Il gruppo candida Francesco Cappello alla successione di Pogliese per entrare nell’Ufficio di Presidenza dell’Ars, la ‘stanza dei bottoni’ dell’Assemblea regionale.

E’ una questione di giustizia e democrazia: non si può lasciare fuori il secondo gruppo del Parlamento. Solo così verremmo a conoscenza dei provvedimenti dannosi per la Sicilia, in tempo per denunciarli e cercare di stopparli e per carpire vergognosi segreti. Con noi dentro, ad esempio, la paga di Di Bella non sarebbe stata mai un mistero“. Con l’elezione di un Cinquestelle ci sarebbe pure un risparmio: il deputato rinuncerebbe infatti all’indennità di carica, come costume del Movimento.

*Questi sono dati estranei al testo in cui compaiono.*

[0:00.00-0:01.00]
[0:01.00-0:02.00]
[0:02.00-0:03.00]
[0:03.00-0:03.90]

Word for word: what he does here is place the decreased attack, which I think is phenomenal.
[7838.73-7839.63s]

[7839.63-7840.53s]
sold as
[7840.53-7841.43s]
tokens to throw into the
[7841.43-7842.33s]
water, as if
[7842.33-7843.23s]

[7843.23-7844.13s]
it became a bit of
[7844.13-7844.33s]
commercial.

1cappelloUna casa di vetro? Con noi dentro l’ufficio di Presidenza, il Palazzo lo sarebbe veramente. E’ giusto che i cittadini ci entrino con noi per conoscere quelle decisioni di cui spesso vengono a sapere a cose fatte, come auto blu, spese ordinarie e straordinarie, indennità dei deputati e altro. Per non parlare dei segreti che potremmo carpire. La busta paga di Di Bella, ad esempio, non sarebbe stata mai un mistero”.

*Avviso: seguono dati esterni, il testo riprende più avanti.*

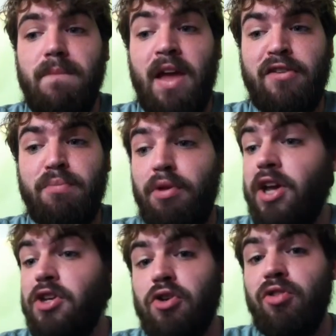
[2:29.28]

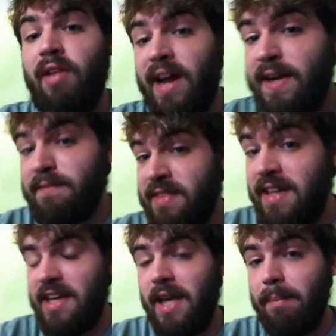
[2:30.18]
Explain your line of
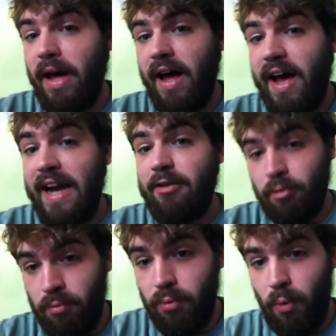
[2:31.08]
thinking behind
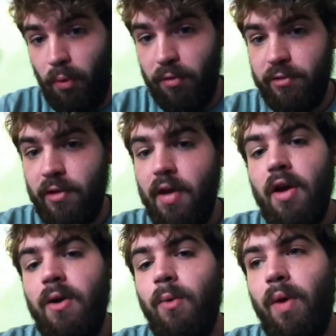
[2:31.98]
the rules.
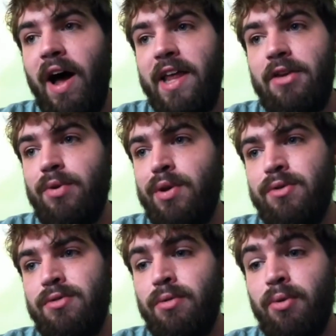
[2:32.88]
Why you
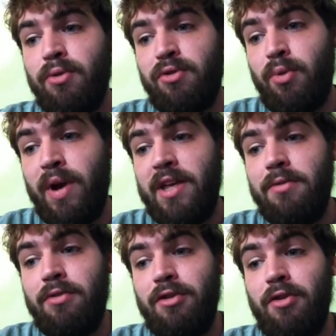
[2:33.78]
use the rules the way
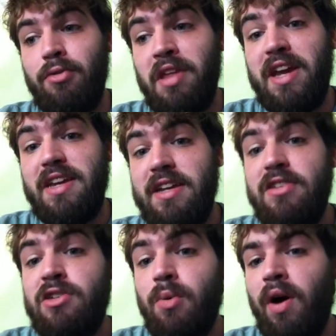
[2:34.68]
you do. They
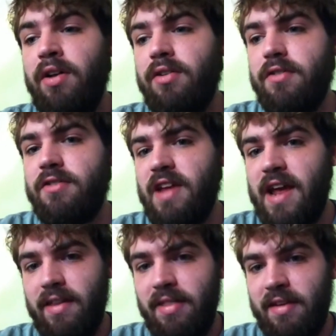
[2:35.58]
need to
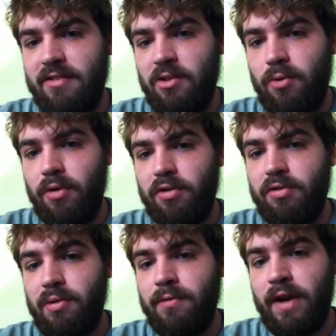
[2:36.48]
understand this in order
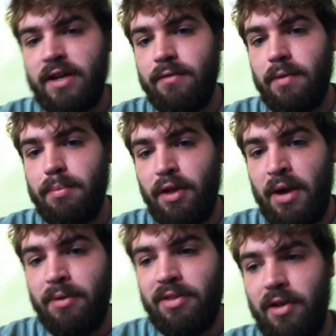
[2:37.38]
to effectively
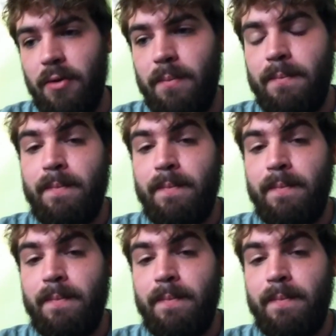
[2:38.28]
play with you.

Il gruppo parlamentare del Movimento 5 Stelle rivendica la presenza all’interno dell’ufficio di Presidenza di Palazzo dei Normanni, dentro al quale la carica di vicepresidente dell’Ars garantirebbe un posto. Alla carica è candidato l’ex capogruppo Francesco Cappello.

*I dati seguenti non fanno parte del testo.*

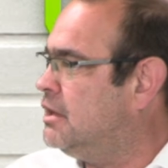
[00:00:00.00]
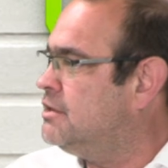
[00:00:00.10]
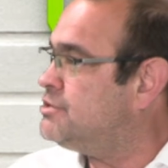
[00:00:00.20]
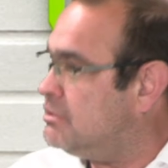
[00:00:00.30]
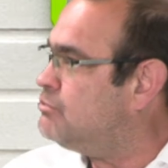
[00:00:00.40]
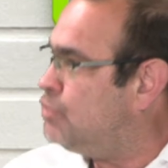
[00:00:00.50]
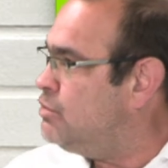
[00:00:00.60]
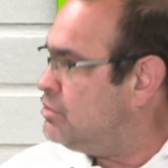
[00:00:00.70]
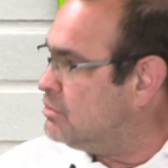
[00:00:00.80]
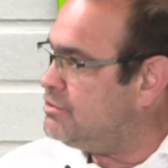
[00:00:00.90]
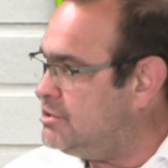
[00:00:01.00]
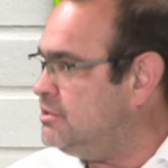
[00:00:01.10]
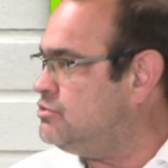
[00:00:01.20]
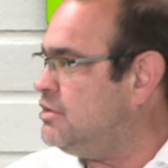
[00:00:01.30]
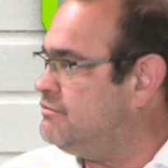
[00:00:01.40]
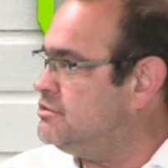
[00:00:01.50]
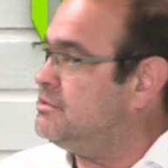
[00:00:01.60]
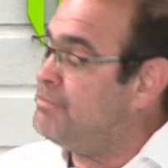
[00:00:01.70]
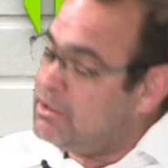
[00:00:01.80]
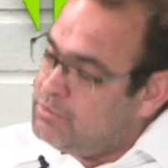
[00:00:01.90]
So we will continue to have this debate.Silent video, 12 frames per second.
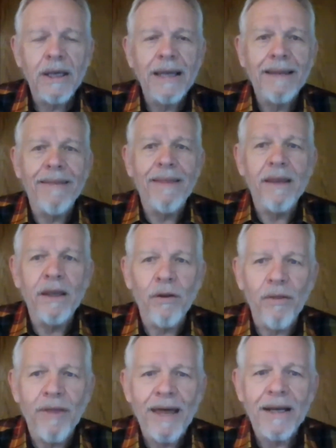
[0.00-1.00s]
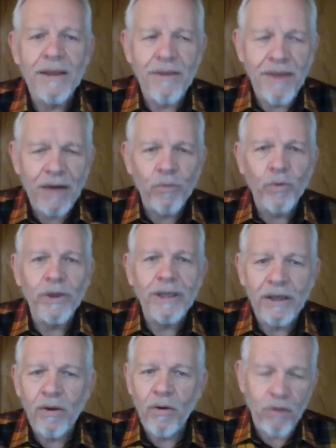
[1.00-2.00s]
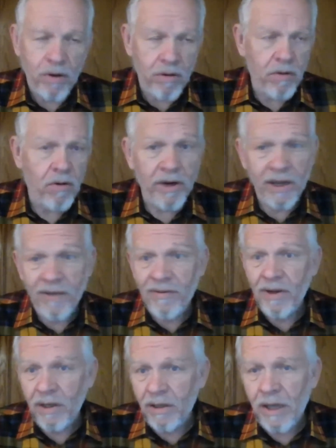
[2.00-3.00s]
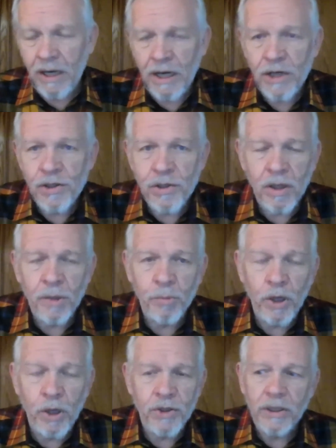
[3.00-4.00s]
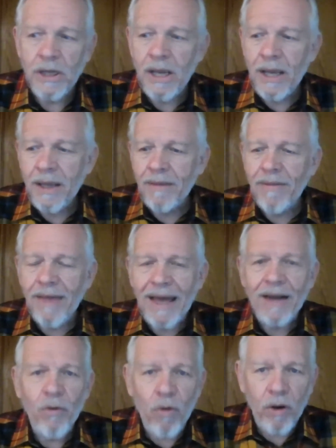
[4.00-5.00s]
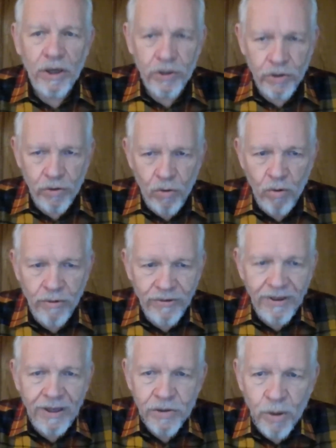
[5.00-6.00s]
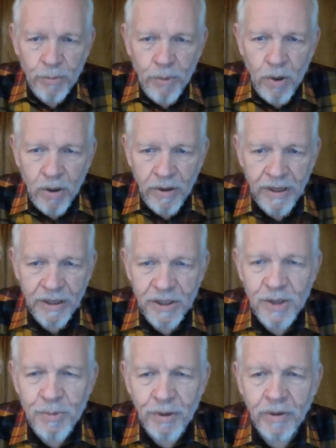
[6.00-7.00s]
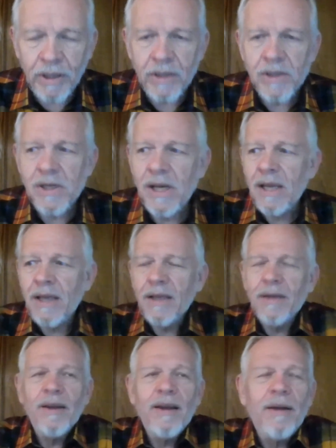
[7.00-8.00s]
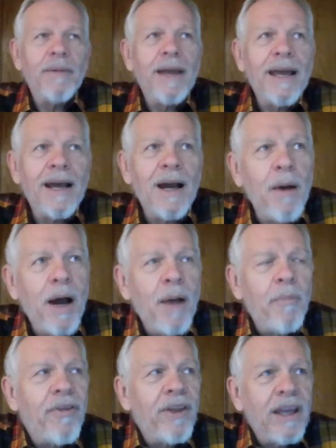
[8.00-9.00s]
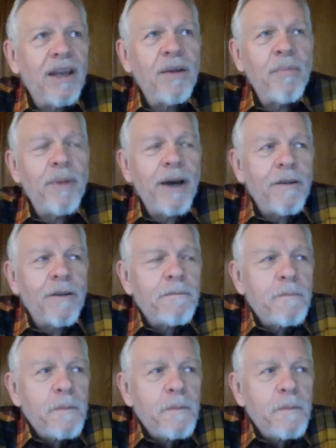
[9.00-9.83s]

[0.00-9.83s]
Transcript: And you know that really, or even an engineering project, that whole thing is all part of the experience. I'm thinking about,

E’ una questione di trasparenza, ma anche di democrazia“, dice il deputato. “Tutti i gruppi sono rappresentati, non si può lasciare fuori quello che, dopo il Pd, è il più numeroso. Giorno 16 in aula si misureranno diverse concezioni della cosa pubblica e vedremo se a prevalere saranno coloro che ritengono che un semplice bollettino riassuntivo sia sufficiente a dare conto e ragione ai siciliani, rispetto a chi, come noi, invece è per un resoconto integrale minuto per minuto della vita pubblica in diretta od in streaming“.

Ci piacerebbe, ad esempio – afferma Cappello – poterci assicurare della corretta applicazione della legge in tema di vitalizi, i famosi sei mila euro sospesi a Cuffaro, ma anche poter fare i nomi di quegli 11 deputati destinatari del medesimo provvedimento, ma di cui è rimasta ignota l’identità“.

Dell’attribuzione della carica ai Cinquestelle trarrebbero beneficio anche le casse del Palazzo. Se Cappello dovesse essere eletto, infatti, non beneficerebbe dell’indennità di carica, come del resto è ormai consuetudine per il Movimento.